Stehen die Piraten vor der Spaltung?

  • Robert D. Meyer
  • Lesedauer: 2 Min.
Zwischen der Berliner Piratenpartei und dem Bundesverband gibt es heftigen Streit. Inzwischen diskutiert der Landesverband sogar eine Abspaltung - Ausgang ungewiss.

Wenn bei den Piraten der Haussegen schief hängt, müssen Interessierte nicht erst das Hinterzimmergespräch suchen, um etwas über die Gefühlslage der Parteimitglieder zu erfahren. Es reicht, den Kurznachrichtendienst Twitter aufzurufen, denn Transparenz gilt für viele Piraten auch in schlechten Zeiten. Der sich nun abzeichnende Vorstoß könnte die Partei im wahrsten Sinne des Wortes spalten: Mehrere Mitglieder wollen im Landesvorstand auf einer seiner nächsten Sitzungen einen Antrag einbringen, der dazu auffordert, die Bedingungen für eine mögliche »Herauslösung« oder »Ausgründung« des Berliner Verbandes aus der Partei auszuloten. Der Antrag ist für jeden auf der von den Piraten genutzten Diskussionsplattform »LiquidFeedback« seit Montag einsehbar und wird dort diskutiert.

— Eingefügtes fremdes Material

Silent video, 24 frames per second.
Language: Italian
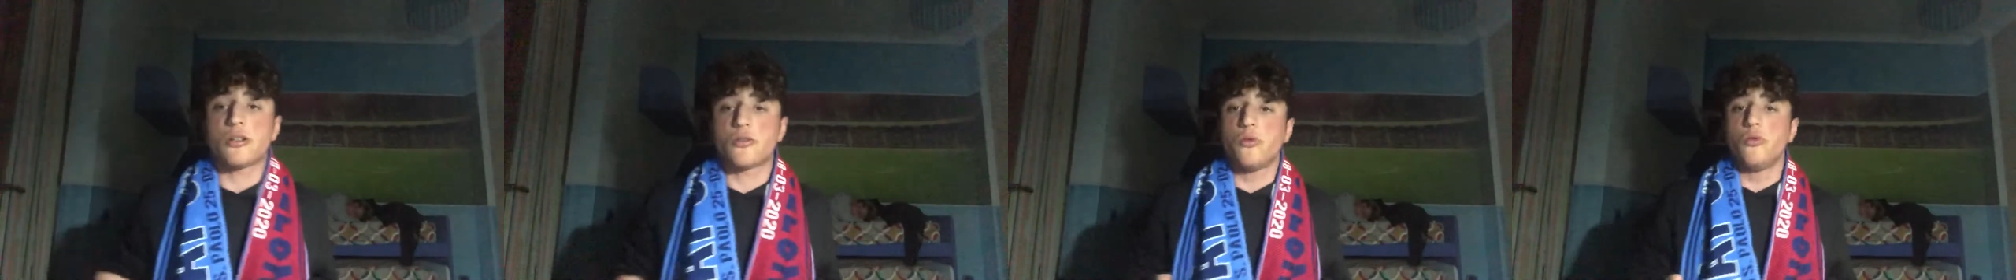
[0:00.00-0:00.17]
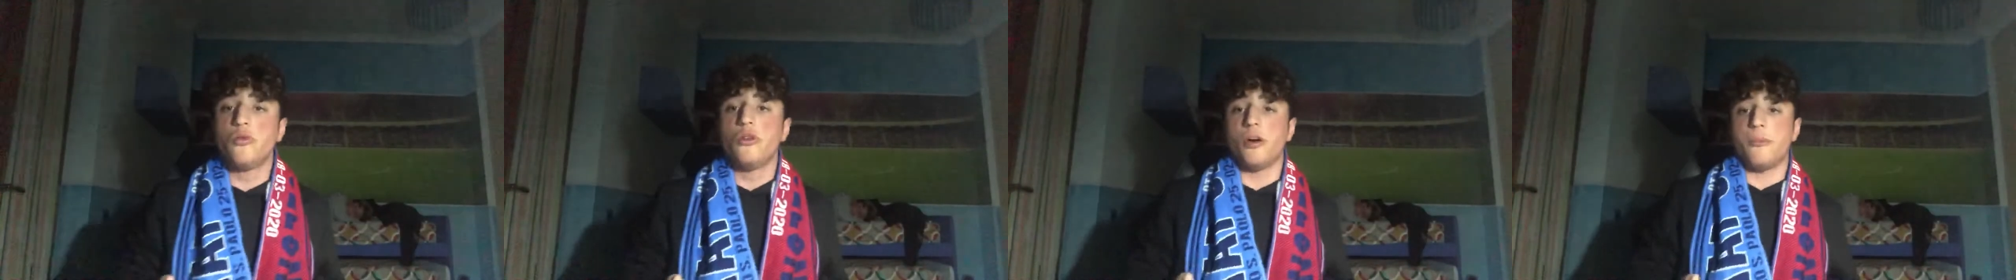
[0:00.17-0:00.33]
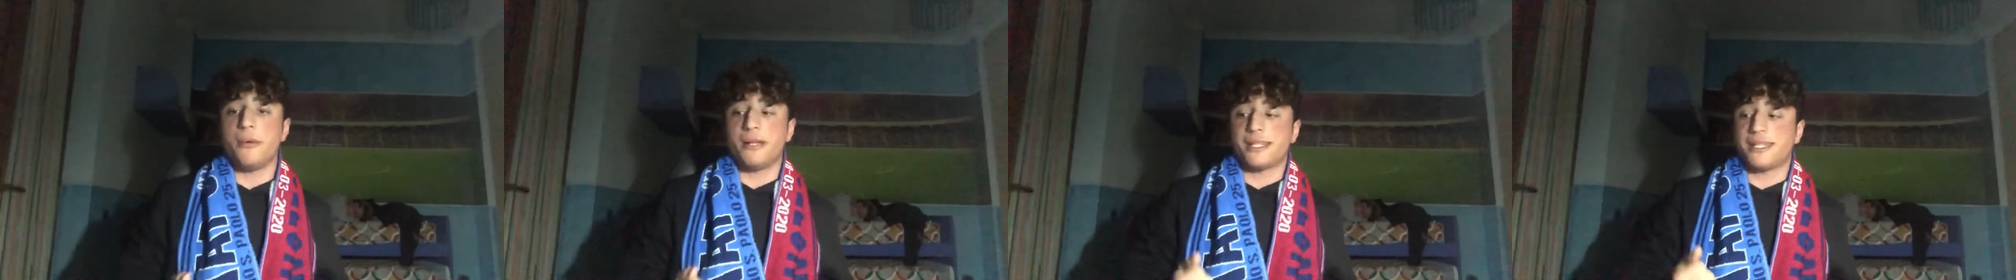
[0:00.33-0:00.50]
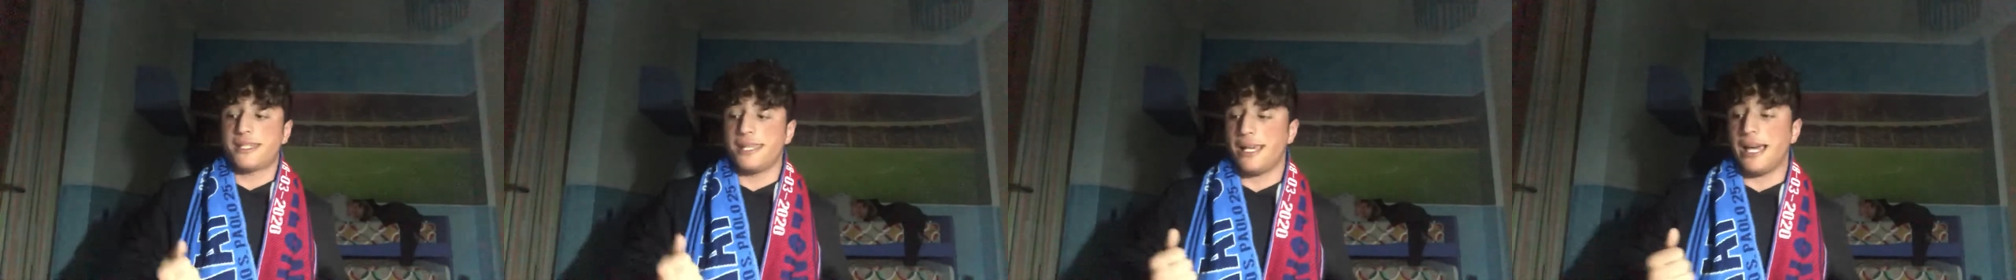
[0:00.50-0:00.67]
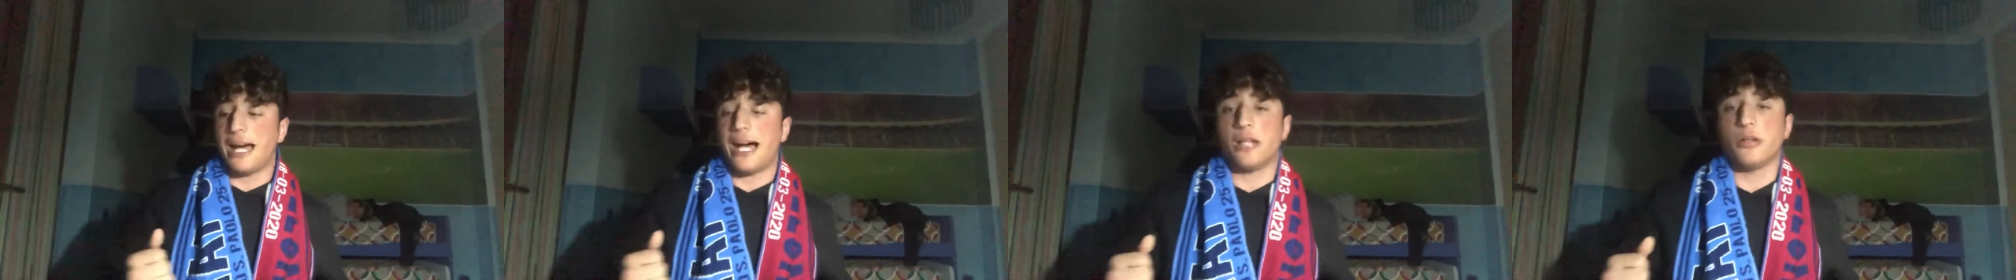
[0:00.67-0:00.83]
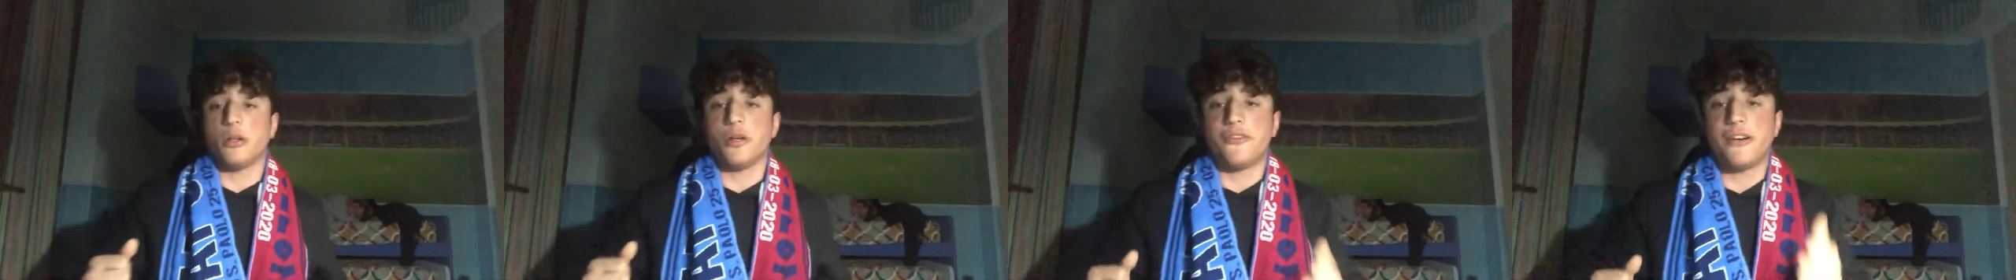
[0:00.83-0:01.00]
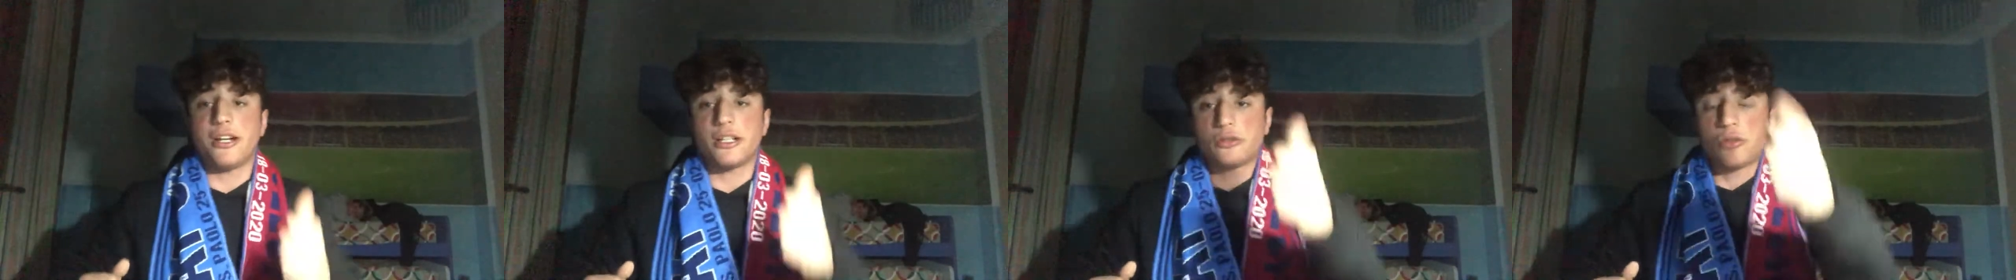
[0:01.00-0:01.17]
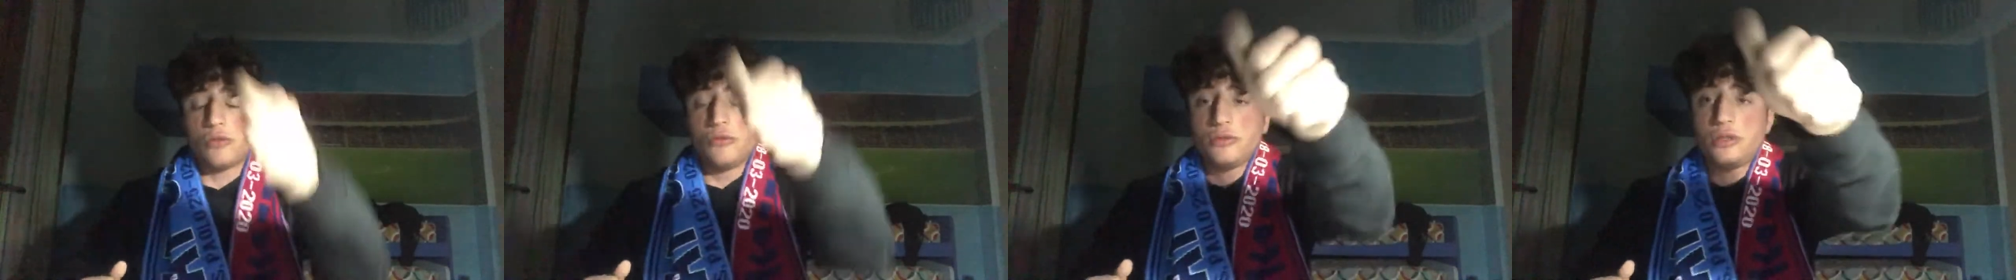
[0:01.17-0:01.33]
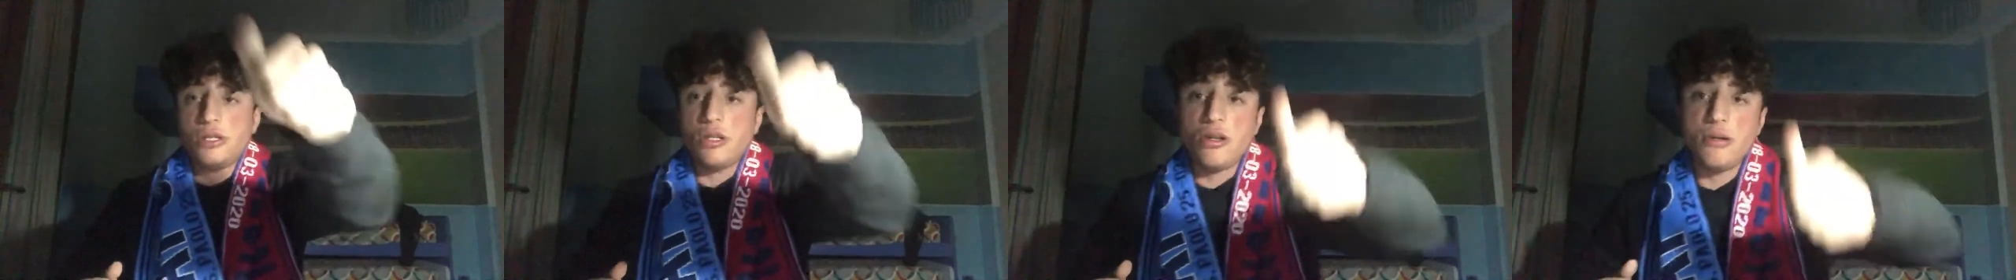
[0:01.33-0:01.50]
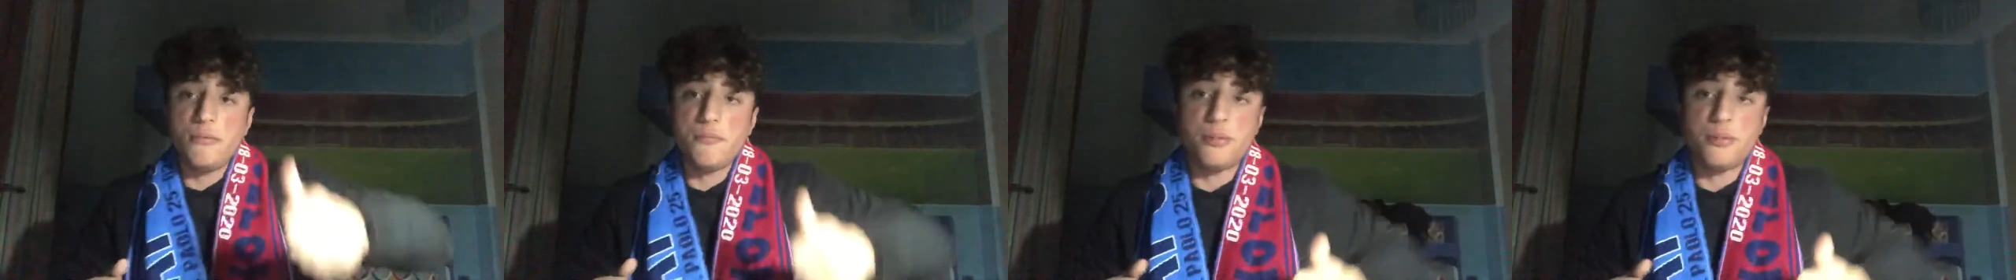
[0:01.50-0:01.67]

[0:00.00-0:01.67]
culo perché hanno fatto un tiro inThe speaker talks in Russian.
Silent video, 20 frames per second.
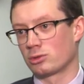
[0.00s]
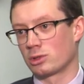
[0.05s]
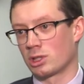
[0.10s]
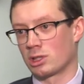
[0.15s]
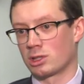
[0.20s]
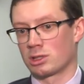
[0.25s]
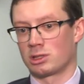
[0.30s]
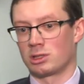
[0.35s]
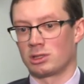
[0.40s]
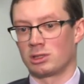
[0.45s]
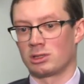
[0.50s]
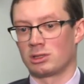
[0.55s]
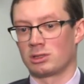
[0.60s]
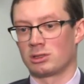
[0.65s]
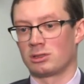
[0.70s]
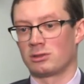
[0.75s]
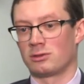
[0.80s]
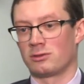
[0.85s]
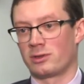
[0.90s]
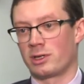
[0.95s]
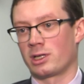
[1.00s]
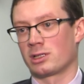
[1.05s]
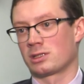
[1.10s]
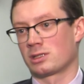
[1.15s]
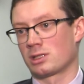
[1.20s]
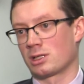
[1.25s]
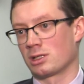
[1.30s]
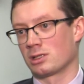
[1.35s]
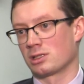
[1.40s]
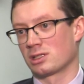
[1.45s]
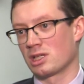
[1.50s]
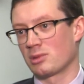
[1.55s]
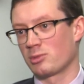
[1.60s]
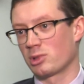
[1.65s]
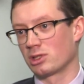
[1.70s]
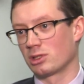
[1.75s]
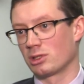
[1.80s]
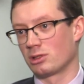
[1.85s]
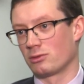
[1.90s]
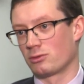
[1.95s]
так и в ряд стран
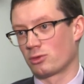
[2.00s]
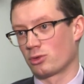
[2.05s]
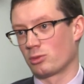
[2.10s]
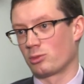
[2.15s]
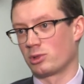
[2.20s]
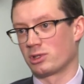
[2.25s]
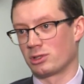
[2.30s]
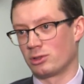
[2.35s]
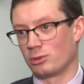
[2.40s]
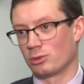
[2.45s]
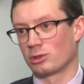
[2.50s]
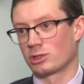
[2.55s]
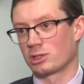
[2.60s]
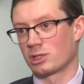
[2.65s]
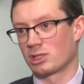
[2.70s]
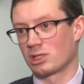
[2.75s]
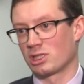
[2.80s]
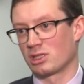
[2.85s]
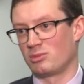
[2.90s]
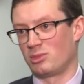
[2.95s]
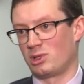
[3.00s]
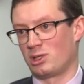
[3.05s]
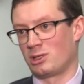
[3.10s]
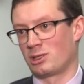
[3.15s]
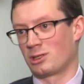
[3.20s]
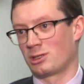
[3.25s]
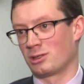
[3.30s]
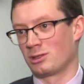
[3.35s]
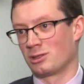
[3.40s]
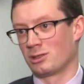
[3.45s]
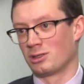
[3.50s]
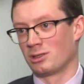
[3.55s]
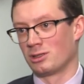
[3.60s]
Западной Европы, Соединенные Штаты Америки.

Ein Schnellschuss einiger Parteimitglieder ist dieser Vorstoß indes nicht: Der Antrag listet detailliert Fragen auf, etwa ob ein herausgelöster Landesverband für die nächste Abgeordnetenhauswahl Unterschriftenlisten benötigen würde und wie es um dessen finanzielle Mittel bestellt wäre. Zur Antragsbegründung heißt es, spätestens seit dem letzten Bundesparteitag Ende Juni in Halle (Saale) werde eine Abspaltung der Berliner Piraten aus dem Bundesverband diskutiert, weshalb die Debatte auf einer sachlichen Faktenlage geführt werden müsse.

Wie schlecht die Stimmung zwischen der Bundespartei und dem Landesverband tatsächlich ist, illustrieren mehrere Statements von Mitgliedern im Internet, etwa des Berliner Abgeordneten Simon Kowalewski, der den Außerordentlichen Parteitag auf seiner Website als »völlig frei von jeglicher politischer Arbeit« bezeichnet. Die Stimmung auf dem Treffen war hochgekocht, nachdem der Berliner Landesvorsitzende Christopher Lauer aufgrund eines Formfehlers bei der Wahl zum Politischen Geschäftsführer durchgefallen war. Gegenüber »nd« bestätigt der Berliner Abgeordnete Oliver Höfinghoff das Zerwürfnis zwischen der Bundespartei und Teilen des Berliner Landesverbandes. »Der Außerordentliche Parteitag hat deutlich gezeigt, wie tief die Gräben sind. Ich kann inhaltlich auch keine Schnittmenge erkennen, die groß genug wäre, um ein Wir zu generieren.« Höfinghoff und, wie er erklärt, die Mehrheit der Piratenfraktion im Abgeordnetenhaus sprechen sich deshalb für eine Abspaltung des Berliner Landesverbandes aus.

Wie weit diese Loslösung am Ende konkret gehen soll, ist unklar. »Wir stehen da grad am Anfang«, erklärt Höfinghoff. Theoretisch vorstellbar sind ebenso eine weitere Zusammenarbeit bei Bundestagswahlen, etwa vergleichbar mit dem Modell von CSU und CDU, als letztlich auch eine vollkommen von den Piratenpartei losgelöste Neugründung.